### Input data ###

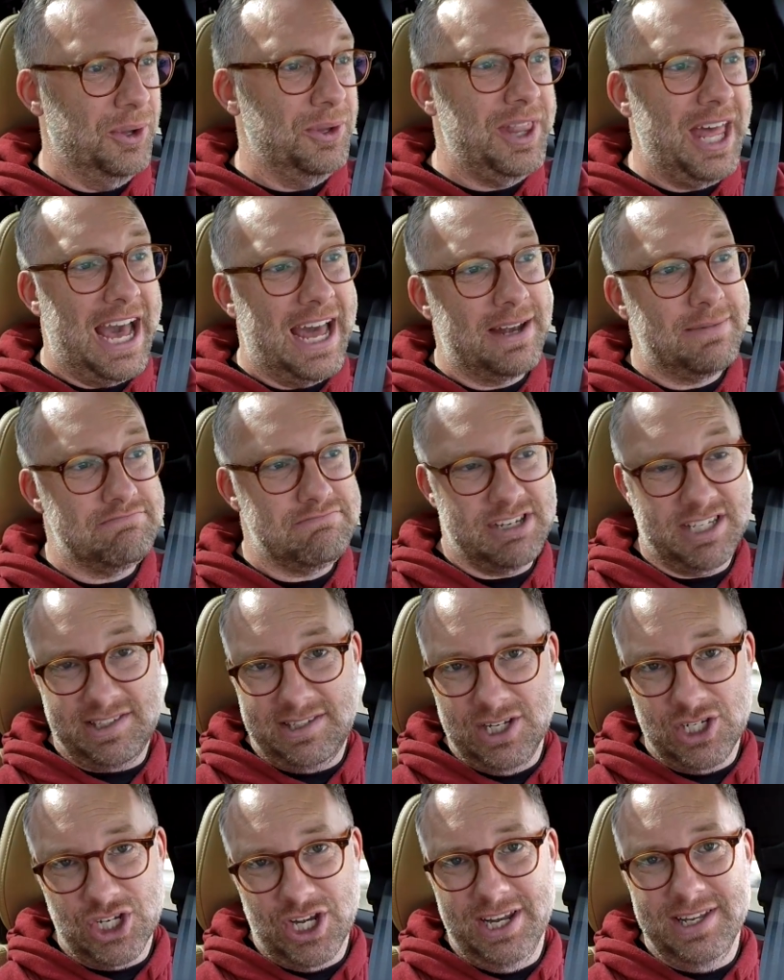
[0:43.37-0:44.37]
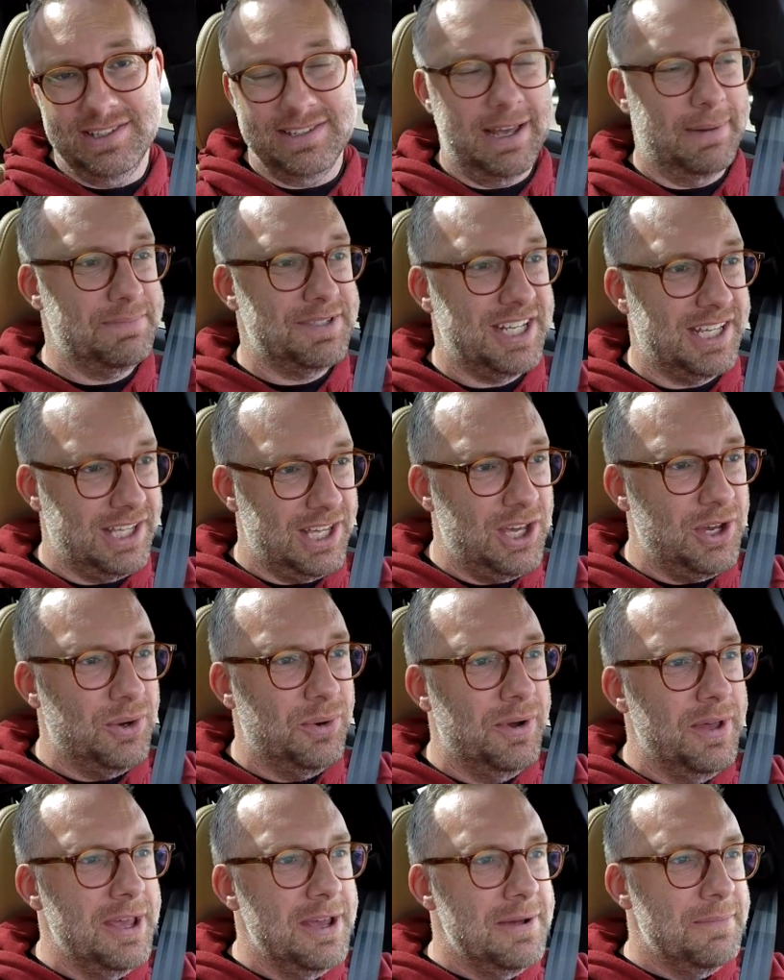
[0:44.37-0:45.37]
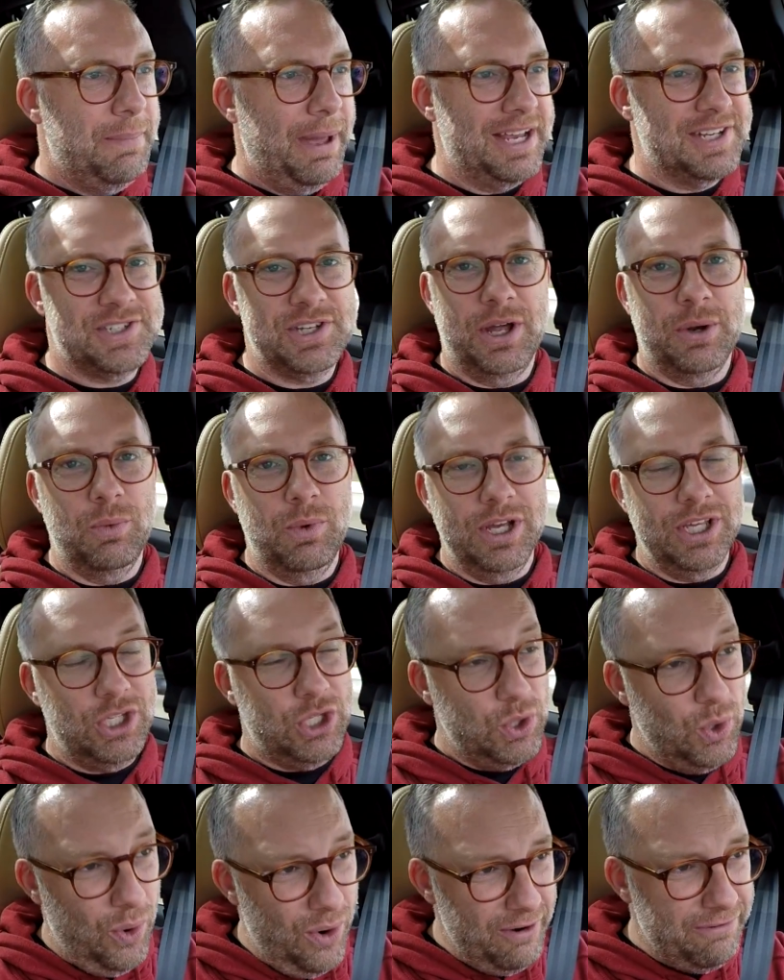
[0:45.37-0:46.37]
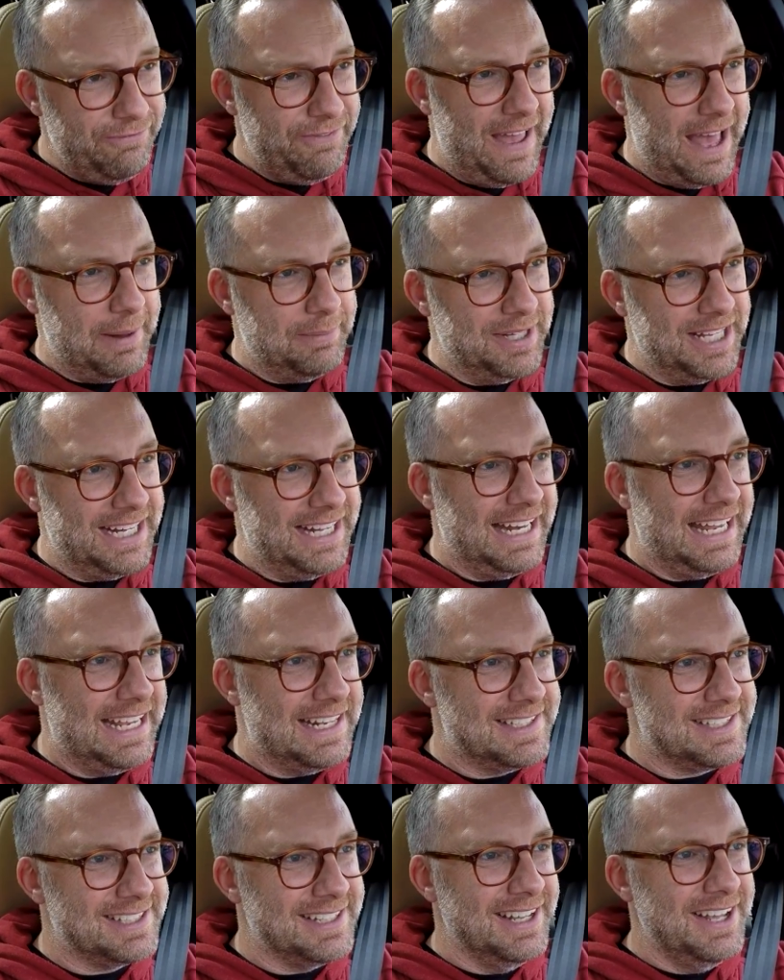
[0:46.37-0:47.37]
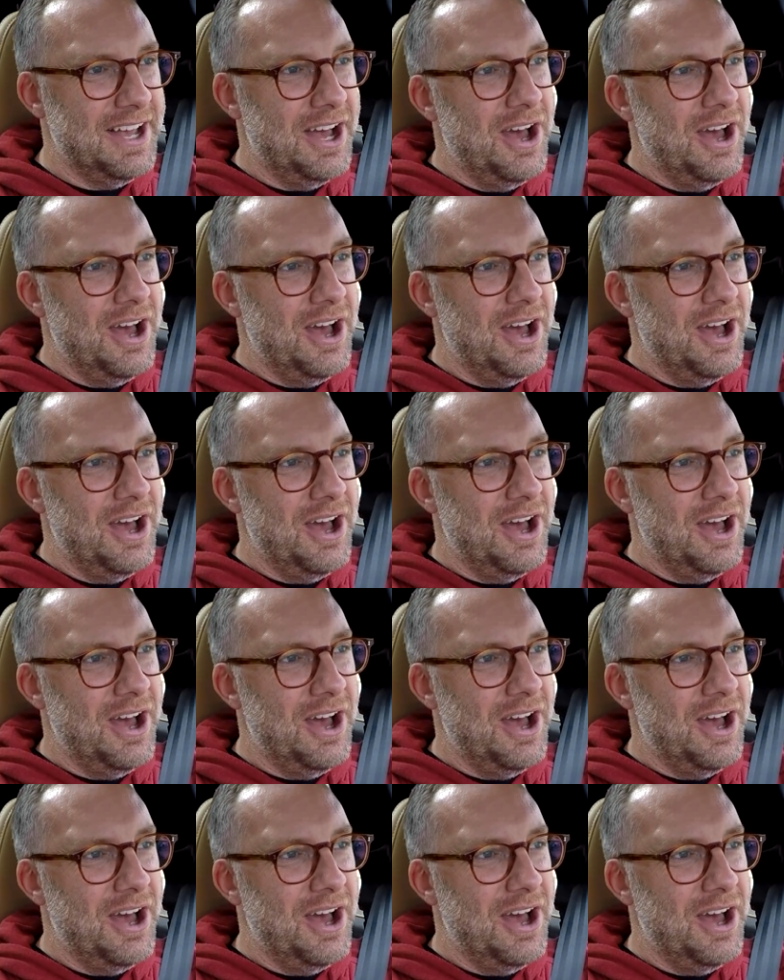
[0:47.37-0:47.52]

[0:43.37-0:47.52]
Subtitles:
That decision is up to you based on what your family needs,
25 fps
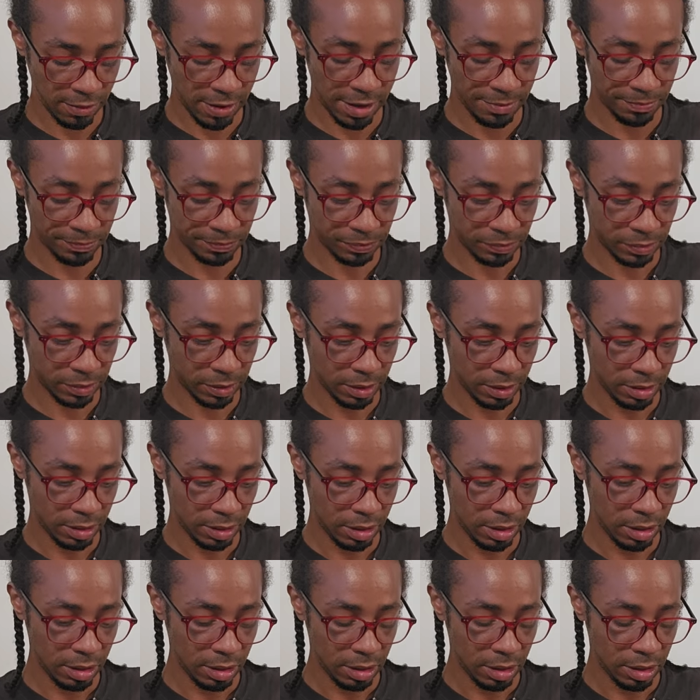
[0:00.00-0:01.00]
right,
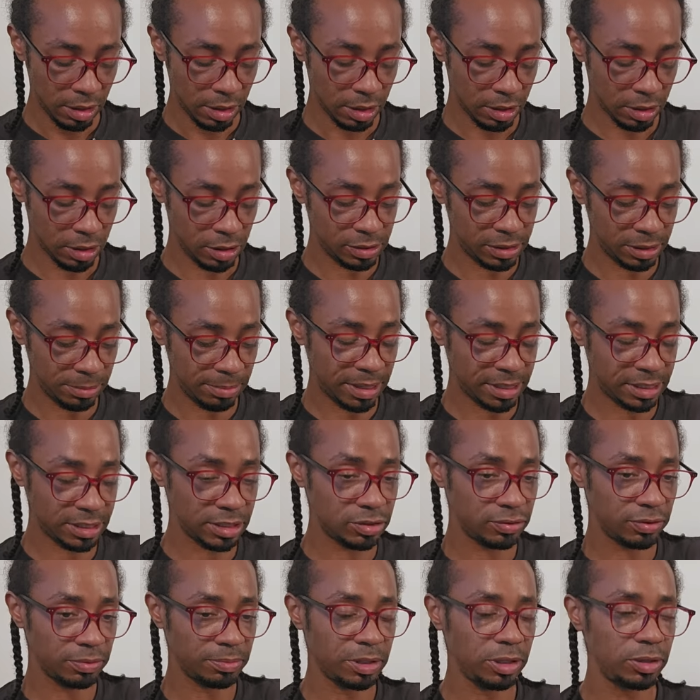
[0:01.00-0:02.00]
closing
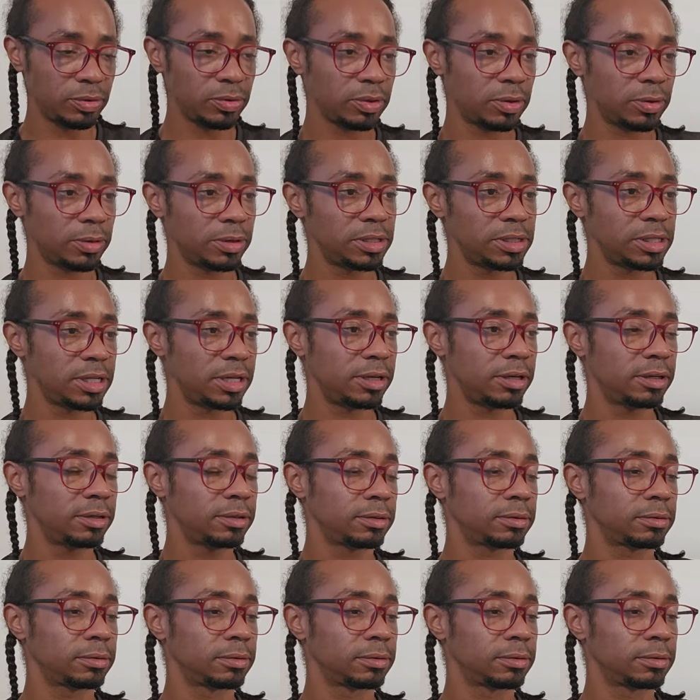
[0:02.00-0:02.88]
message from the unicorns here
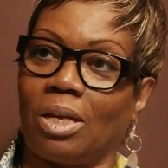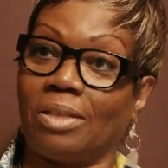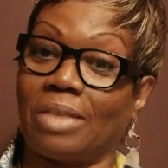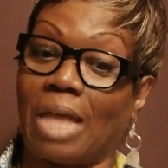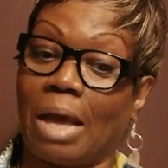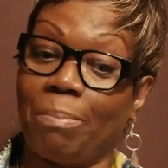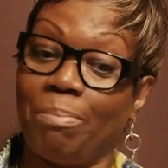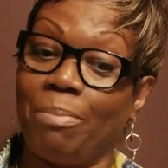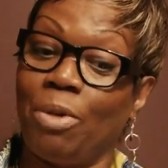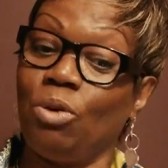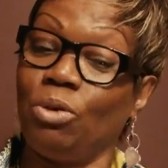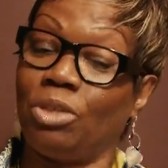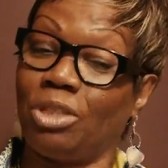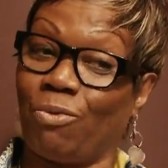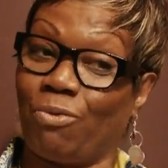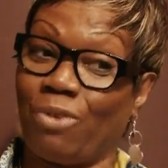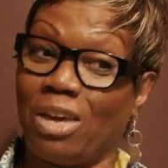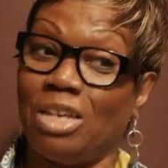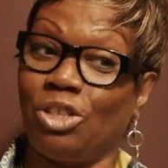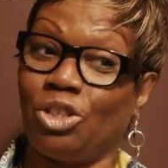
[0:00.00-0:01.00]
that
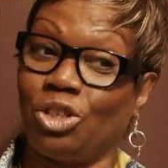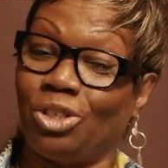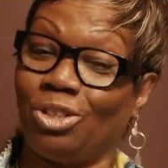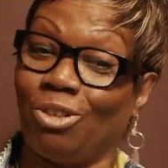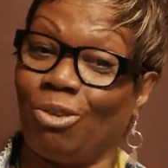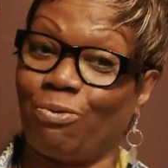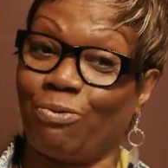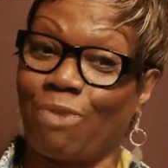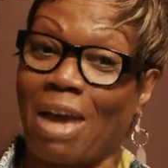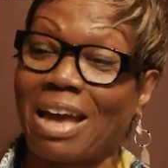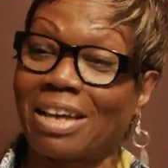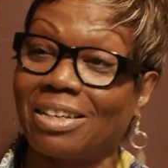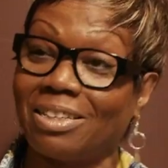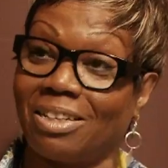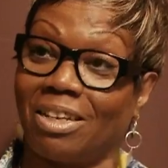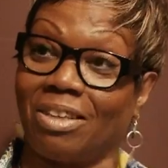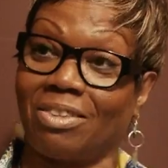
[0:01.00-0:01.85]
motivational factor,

###

Leave the pictures out. Transcribe exactly the lines from the one with "[0:44.37-0:45.37]" through the end of the records.

» Solved problem
[0:44.37-0:45.37]
[0:45.37-0:46.37]
[0:46.37-0:47.37]
[0:47.37-0:47.52]

[0:43.37-0:47.52]
Subtitles:
That decision is up to you based on what your family needs,
25 fps
[0:00.00-0:01.00]
right,
[0:01.00-0:02.00]
closing
[0:02.00-0:02.88]
message from the unicorns here
[0:00.00-0:01.00]
that
[0:01.00-0:01.85]
motivational factor,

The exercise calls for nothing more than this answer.